A iniciação científica na rede estadual da Bahia tem alcançado resultados expressivos, refletindo os investimentos da Secretaria da Educação do Estado (SEC) em infraestrutura e equipamentos modernos. Um exemplo desse avanço é o projeto “A Agricultura Sustentável da Comunidade Quilombola da Lapinha”, desenvolvido por estudantes do Colégio Estadual de Tempo Integral de Igaporã, que conquistou o primeiro lugar na Premiação de Projetos da Rede – ANPG/Sudene. O reconhecimento ocorreu durante a 14ª Bienal da União Nacional dos Estudantes (UNE), evento que incluiu uma maratona científica e tecnológica dedicada a soluções inovadoras para o Nordeste.
A pesquisa, que também foi apresentada na 12ª Feira de Empreendedorismo, Ciência e Inovação da Bahia (Feciba) e selecionada para a Etapa Estadual do Encontro Estudantil da Rede Estadual, em dezembro de 2024, teve como foco as práticas agrícolas sustentáveis da Comunidade Quilombola da Lapinha.
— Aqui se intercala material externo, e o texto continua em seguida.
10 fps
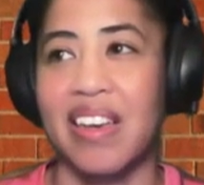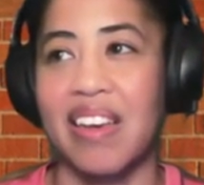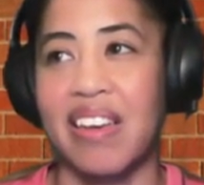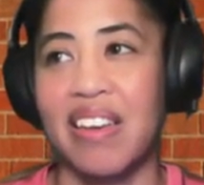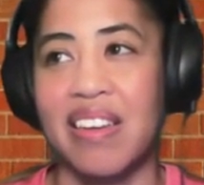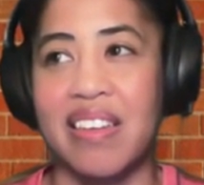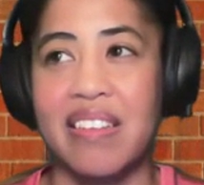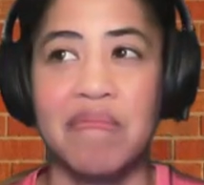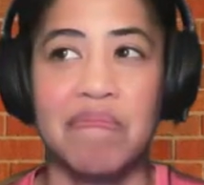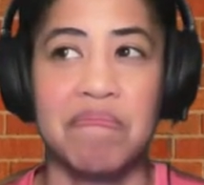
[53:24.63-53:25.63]

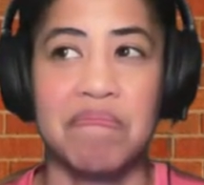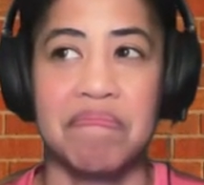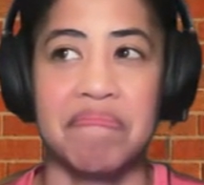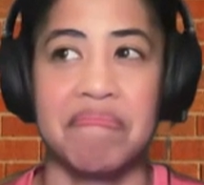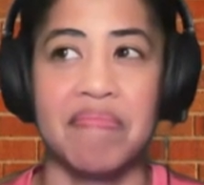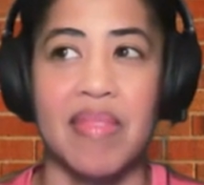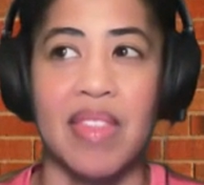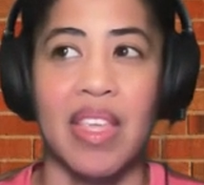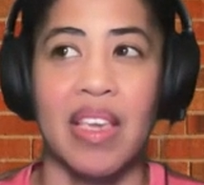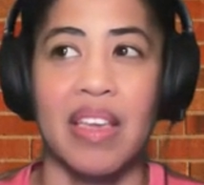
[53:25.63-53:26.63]
Yeah.
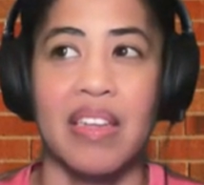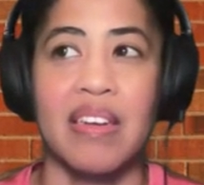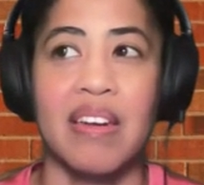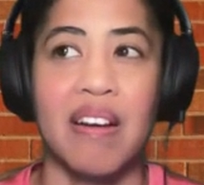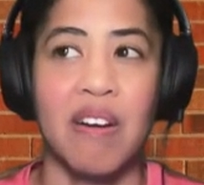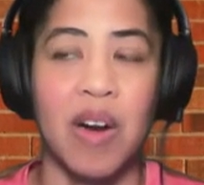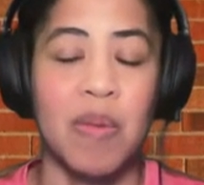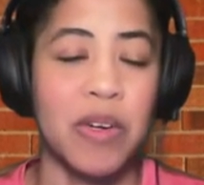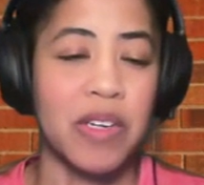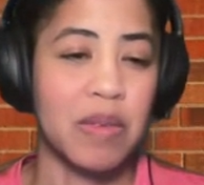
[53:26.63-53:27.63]
No, I'm
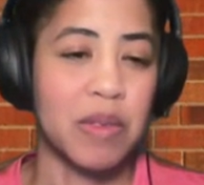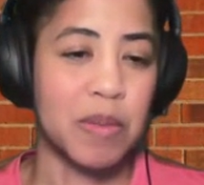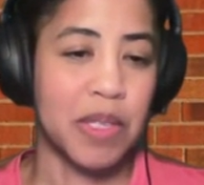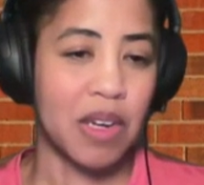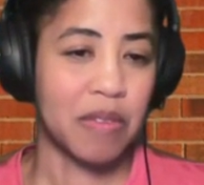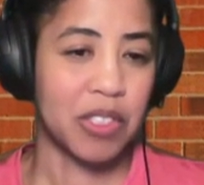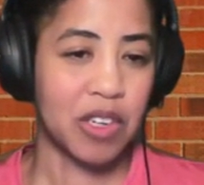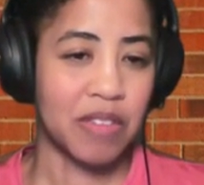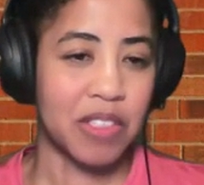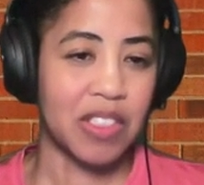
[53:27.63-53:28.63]
working on some stuff with
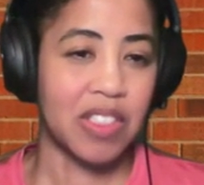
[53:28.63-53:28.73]
Trevor.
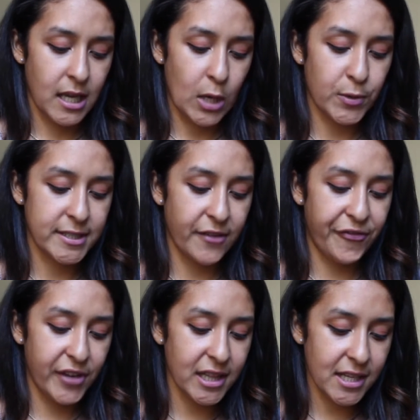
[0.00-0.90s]
It was the
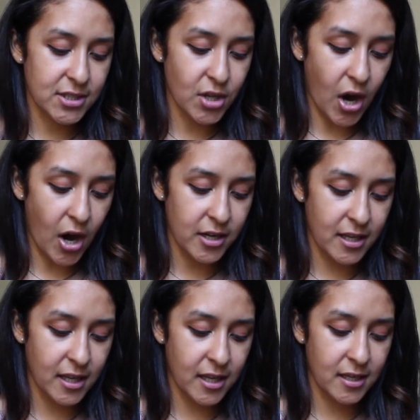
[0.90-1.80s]
Felix
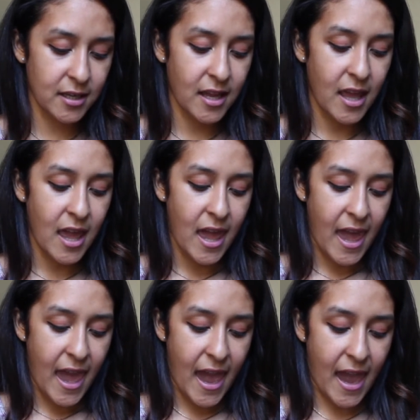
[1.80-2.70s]
cardigan,
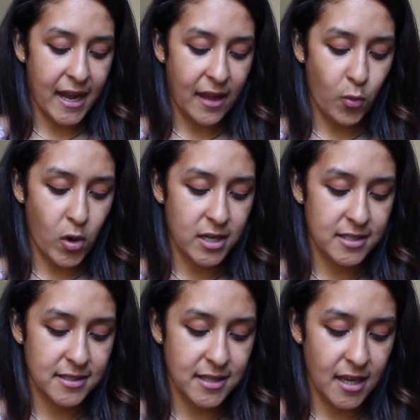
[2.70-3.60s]
and I want to
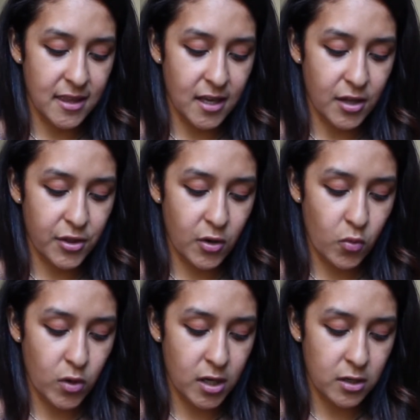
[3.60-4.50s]
say the other
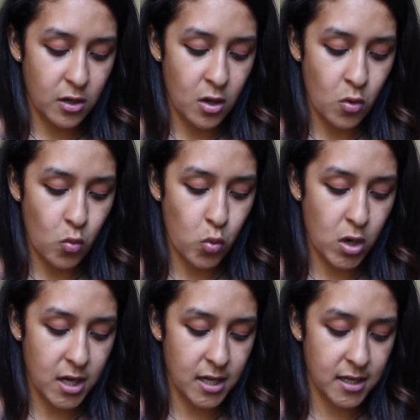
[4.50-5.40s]
one
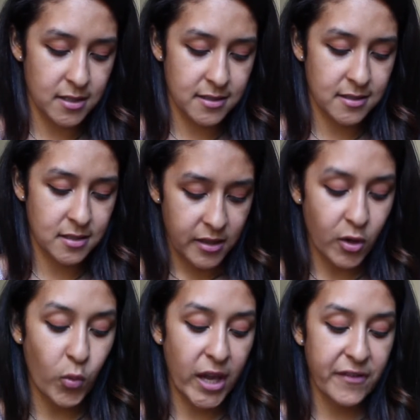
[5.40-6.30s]
was
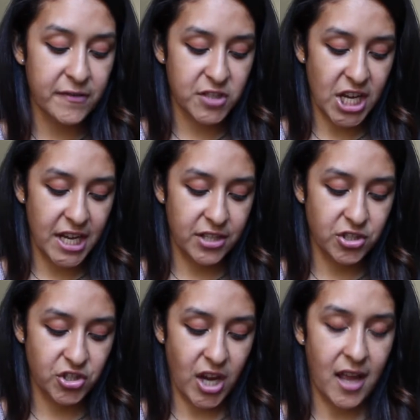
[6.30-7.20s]
the Wave of
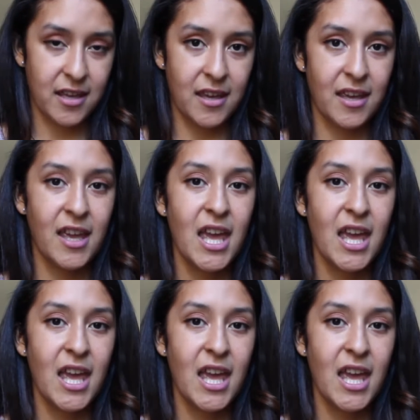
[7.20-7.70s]
Change jacket.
As estudantes realizaram visitas à comunidade, documentaram as técnicas utilizadas pelos agricultores e destacaram a relevância da sustentabilidade para a segurança alimentar e preservação cultural.
“Queremos que as pessoas conheçam a riqueza da cultura quilombola e percebam como o cultivo dos alimentos influencia o nosso cotidiano e o meio ambiente”, afirmou Maria Clara Barros Guedes, de 17 anos, uma das autoras do projeto.
A iniciativa teve origem no Edital Makota Valdina, promovido pela SEC, em parceria com a Secretaria de Promoção da Igualdade Racial (Sepromi), com o objetivo de valorizar as culturas africana, afro-brasileira e indígena. Além disso, o projeto se alinha aos Objetivos de Desenvolvimento Sustentável (ODS), fortalecendo a conexão entre ciência, cultura e práticas sustentáveis. Sob a orientação da professora Poliana Cardoso, a equipe formada por cinco estudantes conduziu pesquisas de campo e entrevistas com os agricultores, consolidando um estudo que evidencia a importância do conhecimento tradicional aliado às inovações tecnológicas.
Para Maria Clara, a experiência com a iniciação científica foi um marco na sua trajetória acadêmica.
“O projeto me proporcionou grandes aprendizados sobre a cultura local e as técnicas agrícolas sustentáveis. A iniciação científica nas escolas é essencial, pois nos ensina desde cedo a estruturar pesquisas e a apresentar projetos, facilitando nosso ingresso na universidade. Nunca imaginei que ganharia esse prêmio na Bienal da UNE. Foi uma experiência incrível que levarei para a vida”, destacou a estudante.
O reconhecimento obtido pelo projeto reforça a importância dos investimentos da Educação da Bahia na pesquisa e no desenvolvimento estudantil. Com a ampliação das políticas de iniciação científica, mais estudantes têm a oportunidade de transformar suas ideias em soluções inovadoras, contribuindo para o desenvolvimento sustentável e a valorização das comunidades tradicionais.